Police body and cruiser camera footage released yesterday by court order shows a distraught, bleeding Hagen Esty-Lennon running away at first from two Haverhill police officers.
As they begin to pursue him on foot, Esty-Lennon then turns abruptly and charges at them while brandishing a knife moments before they shoot him to death.
Attorney General Joseph Foster ruled the fatal shooting July 6 in Bath legally justified.
The footage shows Haverhill Police Officers Greg Collins and Ryan Jarvis both pointing their .45 caliber Smith and Wesson handguns at Esty-Lennon as they repeatedly yell:
“Drop the knife.”
“Drop the knife or I will shoot you.”
The encounter lasted only 43 seconds from the time police arrived until Esty-Lennon was fatally wounded with six of 10 shots fired at him entering his body.
Esty-Lennon, 42, a chef who was living in Canterbury, had just crashed his car into an abandoned bridge just off Route 302 at 3:30 p.m.
As passersby tried to help Esty-Lennon before police arrived, one witness told authorities someone removed a knife from his chest right after the crash. It appeared he had tried to commit suicide.
Police had responded to reports of Esty-Lennon wandering onto Route 302 holding a knife.
An autopsy revealed Esty-Lennon had an amphetamine and Klonopin, which is used to treat seizures and anxiety, in his system at the time.
The body camera worn by Haverhill Police Sgt. Wallace Trott shows him arriving seconds after the shooting taking command of the scene. He asks Collins, who appears upset, if he is OK.
Collins: “Physically, yes,”
Trott: “We have shots fired. Who fired?”
Collins: “Ryan first, then me.”
Trott: “Did both of you strike”.
Collins: “I think so. We were within five feet.”
Foster released redacted video and complete audio from body cameras worn by Collins and Jarvis as directed by the court.
Foster also released footage from a cruiser camera that showed the fatal shooting from a distance, and footage from Trott’s body camera.
Foster had planned to release the complete footage from the four police cameras on Aug. 5, but was delayed by an emergency petition filed by Esty-Lennon’s former wife, Lisa Esty-Lennon.
She filed in Merrimack County Superior Court to keep any portion of the police footage from becoming public arguing her children would suffer and their privacy rights violated.
Media outlets, including InDepthNH.org, intervened arguing the full audio and video should be released so the public could decide whether the fatal shooting was “legally justified” as determined by Foster.
Judge Peter Fauver ruled redacted video and all of the audio would ultimately be released yesterday.
Concord Attorney Diane Puckhaber filed her last appeal on behalf of Lisa Esty-Lennon to the state Supreme Court to stop it hours before the scheduled 2 p.m. release. The court denied her motion to reconsider and stay the release.

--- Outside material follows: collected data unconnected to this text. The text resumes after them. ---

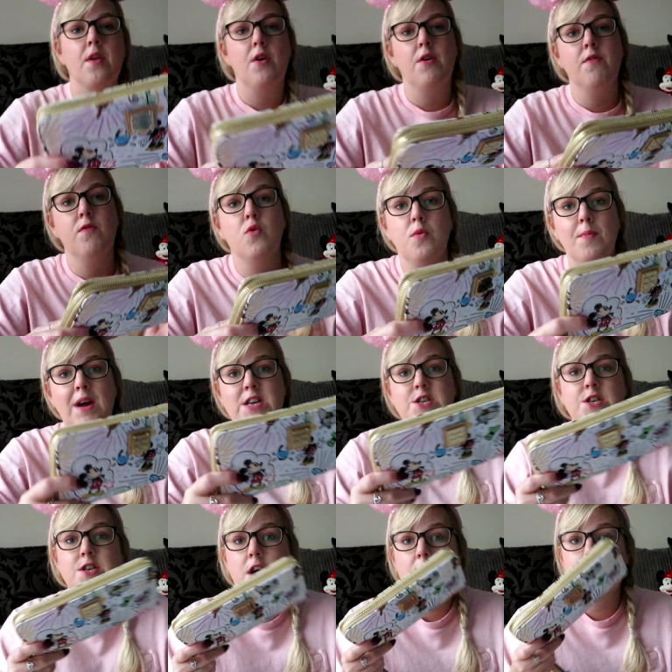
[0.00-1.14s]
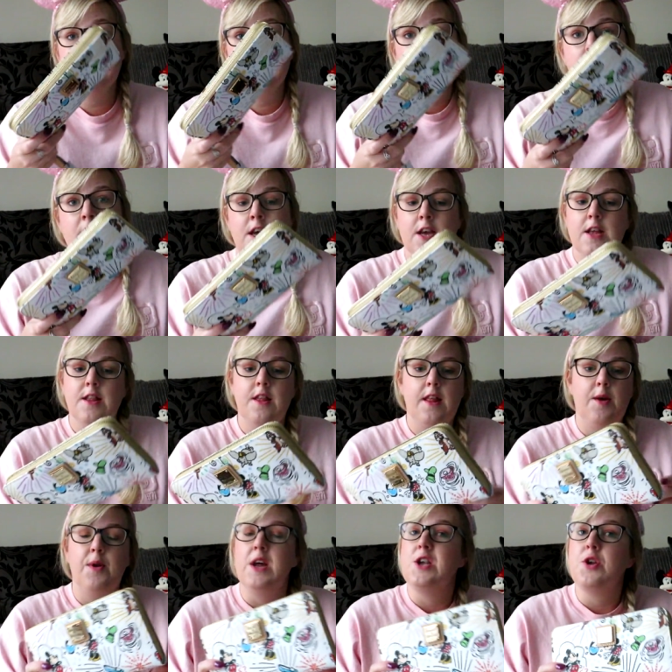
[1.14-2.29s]
of all merchandise so they
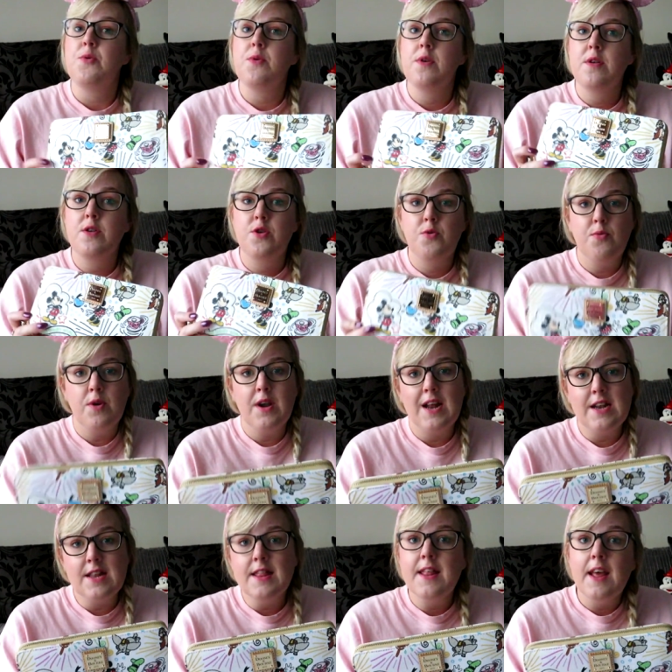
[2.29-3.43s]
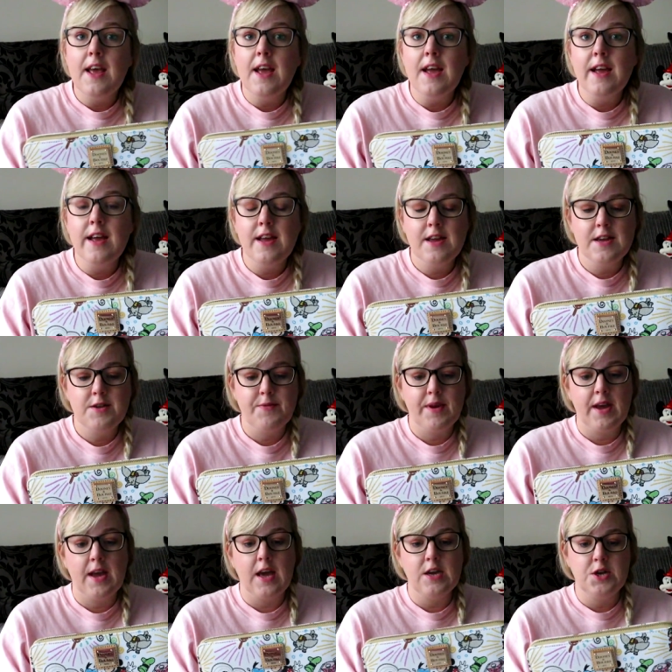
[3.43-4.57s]
were like, do you want, do you want anything? We
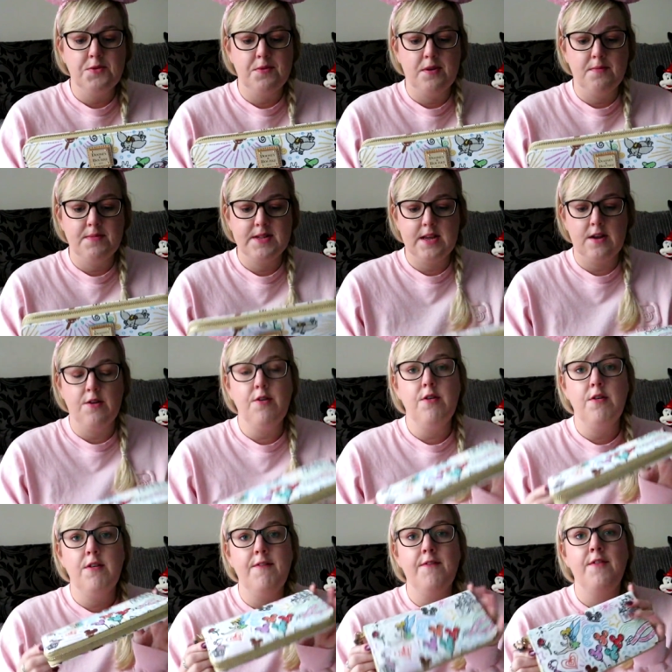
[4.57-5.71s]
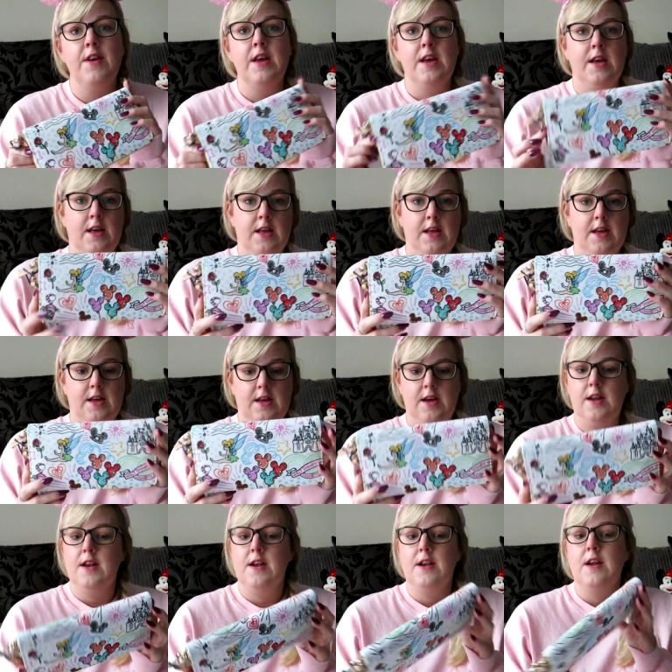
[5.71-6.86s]
can get you 20% off.
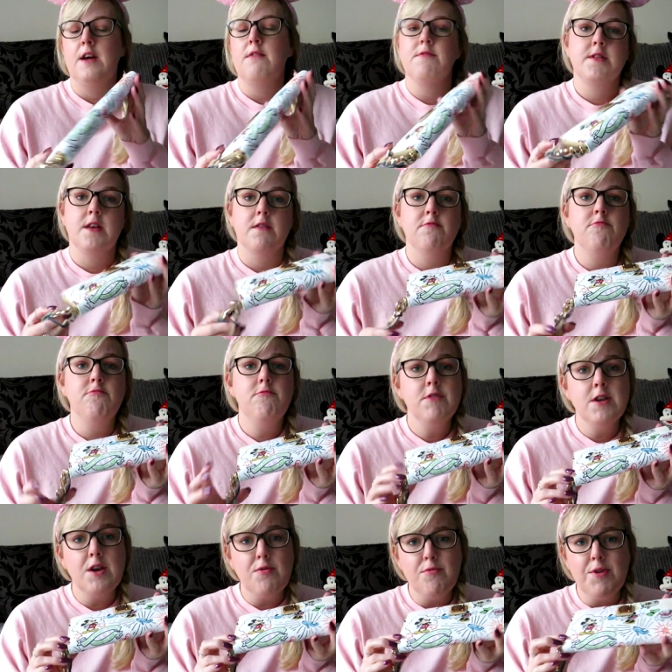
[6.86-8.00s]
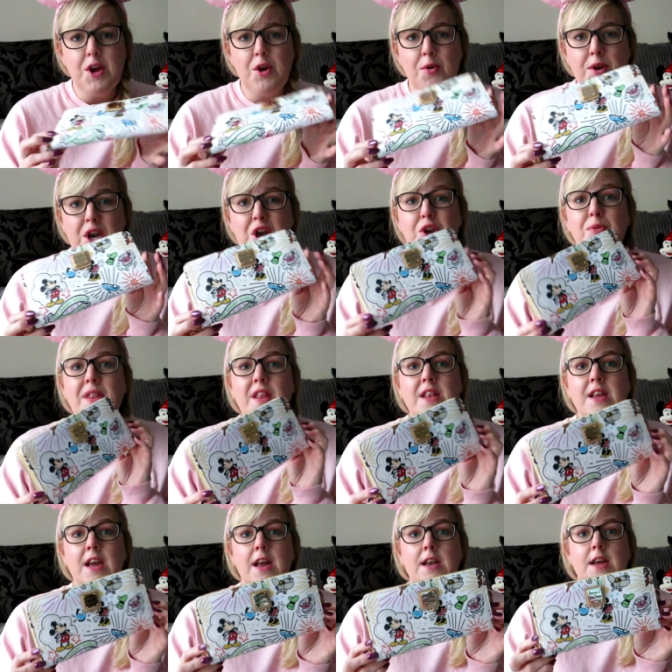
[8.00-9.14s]
And I was like, oh, I don't know, I don't know whether
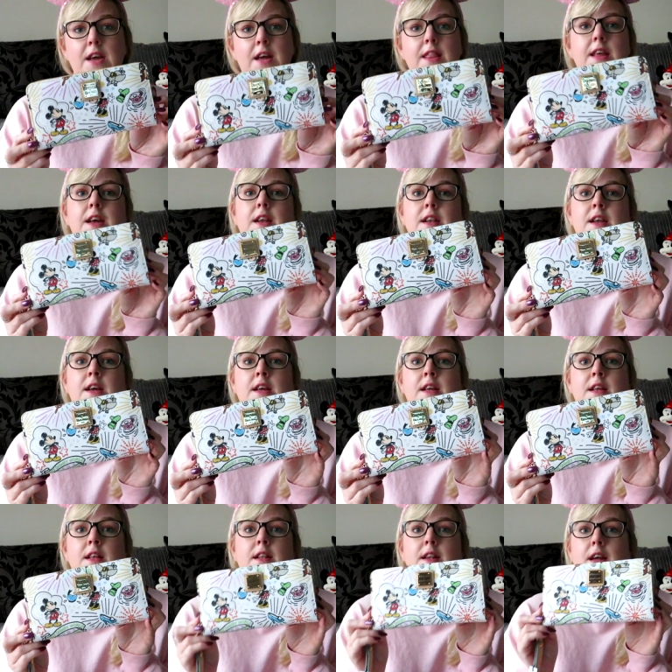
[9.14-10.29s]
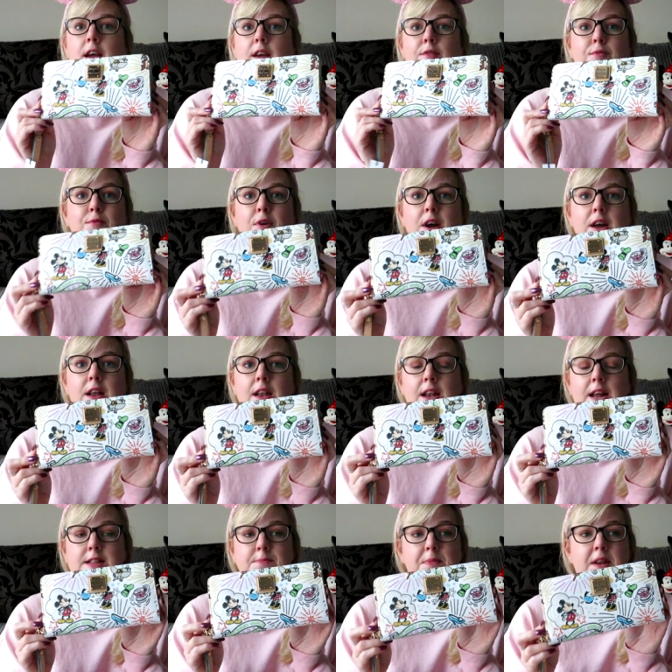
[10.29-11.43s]
to get it. And then, like, right at the
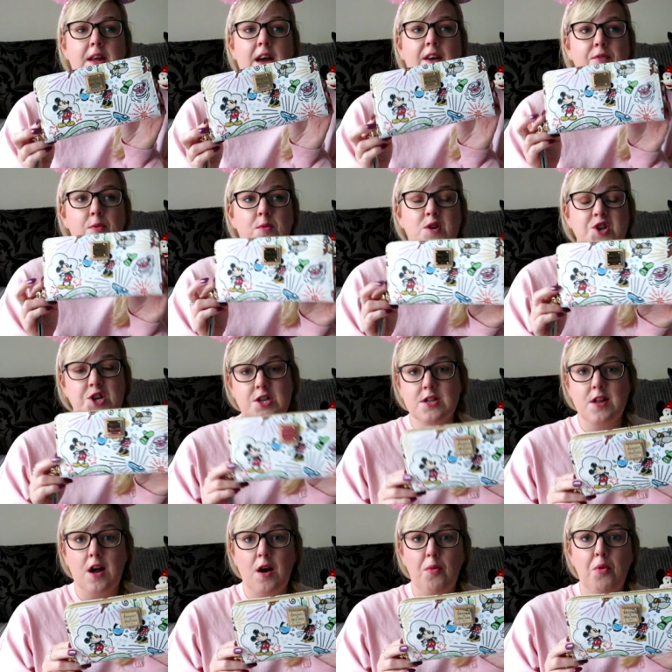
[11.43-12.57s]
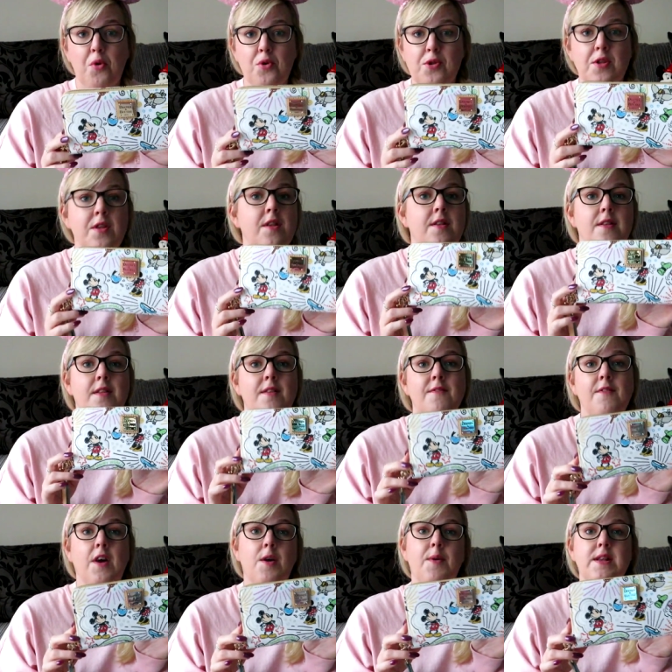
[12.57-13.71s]
last minute after we watched the Star Wars
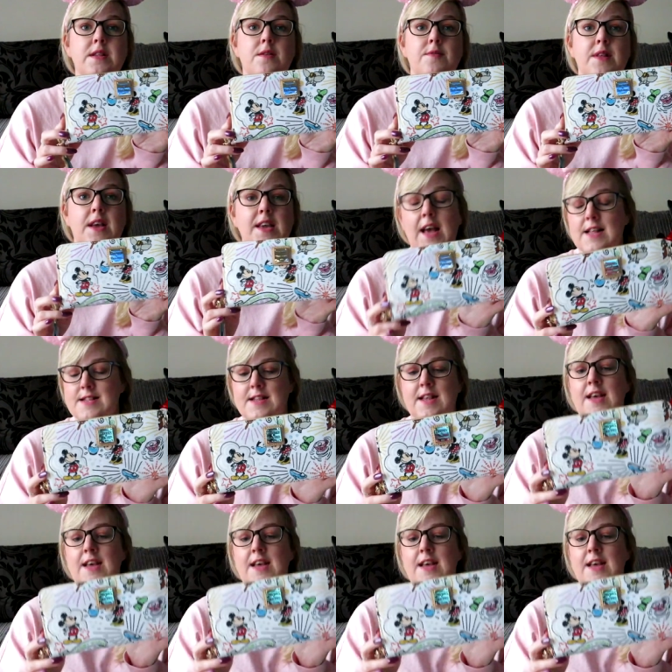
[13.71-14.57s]
fireworks, I was like, yes,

“Lisa is devastated,” Puckhaber said. “She worries how this is going to impact her children.”
“She hopes people will be sensitive to the needs of her children and not dwell on this unfortunate incident.”
Judge Fauver ordered redaction of the images from body cameras worn by Jarvis and Collins from the moment they fired their first shot to the time Hagen Esty-Lennon was placed in the ambulance.
Fauver ordered footage from Trott’s body camera to be released without redaction, and the full audio from all four cameras without redaction.
Attorney Rick Gagliuso of Merrimack, representing InDepthNH.org, had argued the unredacted video and audio from all four police cameras should be released.
Gagliuso filed a motion to reconsider Fauver’s Sept. 4 ruling arguing it wasn’t clear whether the court took into account the public interest in assessing the performance of the two officers and in gauging the “soundness and completeness” of Foster’s probe.
Gagliuso also noted the court’s finding that the family has a “strong interest in preventing the release of … disturbing death-scene images.”
“InDepthNH.org is concerned the Court has accorded too much weight to the privacy interest of the decedent’s family, and insufficient weight to the public interest in the portions of the video it has ordered redacted,” Gagliuso wrote.
Representing the New Hampshire Union Leader and WMUR, Attorney Gregory Sullivan argued that what happened immediately after the two officers fired is imperative to fully evaluate the merits of Foster’s report on the incident.
Puckhaber said Foster’s report appeared to be very thorough. “Why is it necessary to release more?”
Puckhaber said making police bodycam footage public will have a chilling effect on crime victims. Her client has no intention of suing anyone in connection with Hagen Esty-Lennon’s death, Puckhaber said.
“My only purpose is to protect the children,” Puckhaber said.